DIRECTIONS FOR THIS TASK: Reproduce the records word for word, with nothing left out.

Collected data
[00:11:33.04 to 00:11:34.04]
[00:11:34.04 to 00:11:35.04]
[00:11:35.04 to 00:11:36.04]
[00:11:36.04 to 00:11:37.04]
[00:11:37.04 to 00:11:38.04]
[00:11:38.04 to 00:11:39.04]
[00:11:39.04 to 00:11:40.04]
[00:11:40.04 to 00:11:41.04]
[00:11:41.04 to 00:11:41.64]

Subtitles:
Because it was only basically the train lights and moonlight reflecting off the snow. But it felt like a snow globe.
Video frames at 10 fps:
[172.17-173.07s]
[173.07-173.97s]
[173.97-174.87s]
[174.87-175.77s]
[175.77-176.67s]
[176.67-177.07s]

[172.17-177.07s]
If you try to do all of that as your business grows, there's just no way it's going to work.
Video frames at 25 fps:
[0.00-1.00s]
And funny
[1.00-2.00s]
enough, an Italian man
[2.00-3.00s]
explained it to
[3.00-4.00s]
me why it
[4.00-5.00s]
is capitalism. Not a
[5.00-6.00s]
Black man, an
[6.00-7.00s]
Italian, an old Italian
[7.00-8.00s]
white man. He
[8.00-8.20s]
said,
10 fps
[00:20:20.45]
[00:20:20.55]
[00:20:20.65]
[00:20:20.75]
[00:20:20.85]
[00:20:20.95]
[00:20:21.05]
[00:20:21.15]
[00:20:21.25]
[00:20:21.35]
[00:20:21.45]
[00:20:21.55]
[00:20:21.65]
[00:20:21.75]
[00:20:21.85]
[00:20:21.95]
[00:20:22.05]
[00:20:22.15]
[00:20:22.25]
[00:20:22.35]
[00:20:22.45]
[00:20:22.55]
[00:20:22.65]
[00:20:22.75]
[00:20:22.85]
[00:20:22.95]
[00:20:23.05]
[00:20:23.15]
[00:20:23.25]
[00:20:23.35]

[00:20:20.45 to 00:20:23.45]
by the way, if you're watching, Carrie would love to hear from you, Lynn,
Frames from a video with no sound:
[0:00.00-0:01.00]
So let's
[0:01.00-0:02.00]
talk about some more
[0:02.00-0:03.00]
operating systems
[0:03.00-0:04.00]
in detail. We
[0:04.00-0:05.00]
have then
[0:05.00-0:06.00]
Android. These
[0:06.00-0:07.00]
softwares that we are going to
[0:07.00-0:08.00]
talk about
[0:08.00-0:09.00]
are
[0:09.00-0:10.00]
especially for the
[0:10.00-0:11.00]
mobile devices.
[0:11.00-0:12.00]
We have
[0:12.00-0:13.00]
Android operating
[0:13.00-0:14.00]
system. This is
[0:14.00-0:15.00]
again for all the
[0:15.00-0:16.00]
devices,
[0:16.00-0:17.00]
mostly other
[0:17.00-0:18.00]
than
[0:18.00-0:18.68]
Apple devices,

RESPONSE AREA:
[00:11:33.04 to 00:11:34.04]
[00:11:34.04 to 00:11:35.04]
[00:11:35.04 to 00:11:36.04]
[00:11:36.04 to 00:11:37.04]
[00:11:37.04 to 00:11:38.04]
[00:11:38.04 to 00:11:39.04]
[00:11:39.04 to 00:11:40.04]
[00:11:40.04 to 00:11:41.04]
[00:11:41.04 to 00:11:41.64]

Subtitles:
Because it was only basically the train lights and moonlight reflecting off the snow. But it felt like a snow globe.
Video frames at 10 fps:
[172.17-173.07s]
[173.07-173.97s]
[173.97-174.87s]
[174.87-175.77s]
[175.77-176.67s]
[176.67-177.07s]

[172.17-177.07s]
If you try to do all of that as your business grows, there's just no way it's going to work.
Video frames at 25 fps:
[0.00-1.00s]
And funny
[1.00-2.00s]
enough, an Italian man
[2.00-3.00s]
explained it to
[3.00-4.00s]
me why it
[4.00-5.00s]
is capitalism. Not a
[5.00-6.00s]
Black man, an
[6.00-7.00s]
Italian, an old Italian
[7.00-8.00s]
white man. He
[8.00-8.20s]
said,
10 fps
[00:20:20.45]
[00:20:20.55]
[00:20:20.65]
[00:20:20.75]
[00:20:20.85]
[00:20:20.95]
[00:20:21.05]
[00:20:21.15]
[00:20:21.25]
[00:20:21.35]
[00:20:21.45]
[00:20:21.55]
[00:20:21.65]
[00:20:21.75]
[00:20:21.85]
[00:20:21.95]
[00:20:22.05]
[00:20:22.15]
[00:20:22.25]
[00:20:22.35]
[00:20:22.45]
[00:20:22.55]
[00:20:22.65]
[00:20:22.75]
[00:20:22.85]
[00:20:22.95]
[00:20:23.05]
[00:20:23.15]
[00:20:23.25]
[00:20:23.35]

[00:20:20.45 to 00:20:23.45]
by the way, if you're watching, Carrie would love to hear from you, Lynn,
Frames from a video with no sound:
[0:00.00-0:01.00]
So let's
[0:01.00-0:02.00]
talk about some more
[0:02.00-0:03.00]
operating systems
[0:03.00-0:04.00]
in detail. We
[0:04.00-0:05.00]
have then
[0:05.00-0:06.00]
Android. These
[0:06.00-0:07.00]
softwares that we are going to
[0:07.00-0:08.00]
talk about
[0:08.00-0:09.00]
are
[0:09.00-0:10.00]
especially for the
[0:10.00-0:11.00]
mobile devices.
[0:11.00-0:12.00]
We have
[0:12.00-0:13.00]
Android operating
[0:13.00-0:14.00]
system. This is
[0:14.00-0:15.00]
again for all the
[0:15.00-0:16.00]
devices,
[0:16.00-0:17.00]
mostly other
[0:17.00-0:18.00]
than
[0:18.00-0:18.68]
Apple devices,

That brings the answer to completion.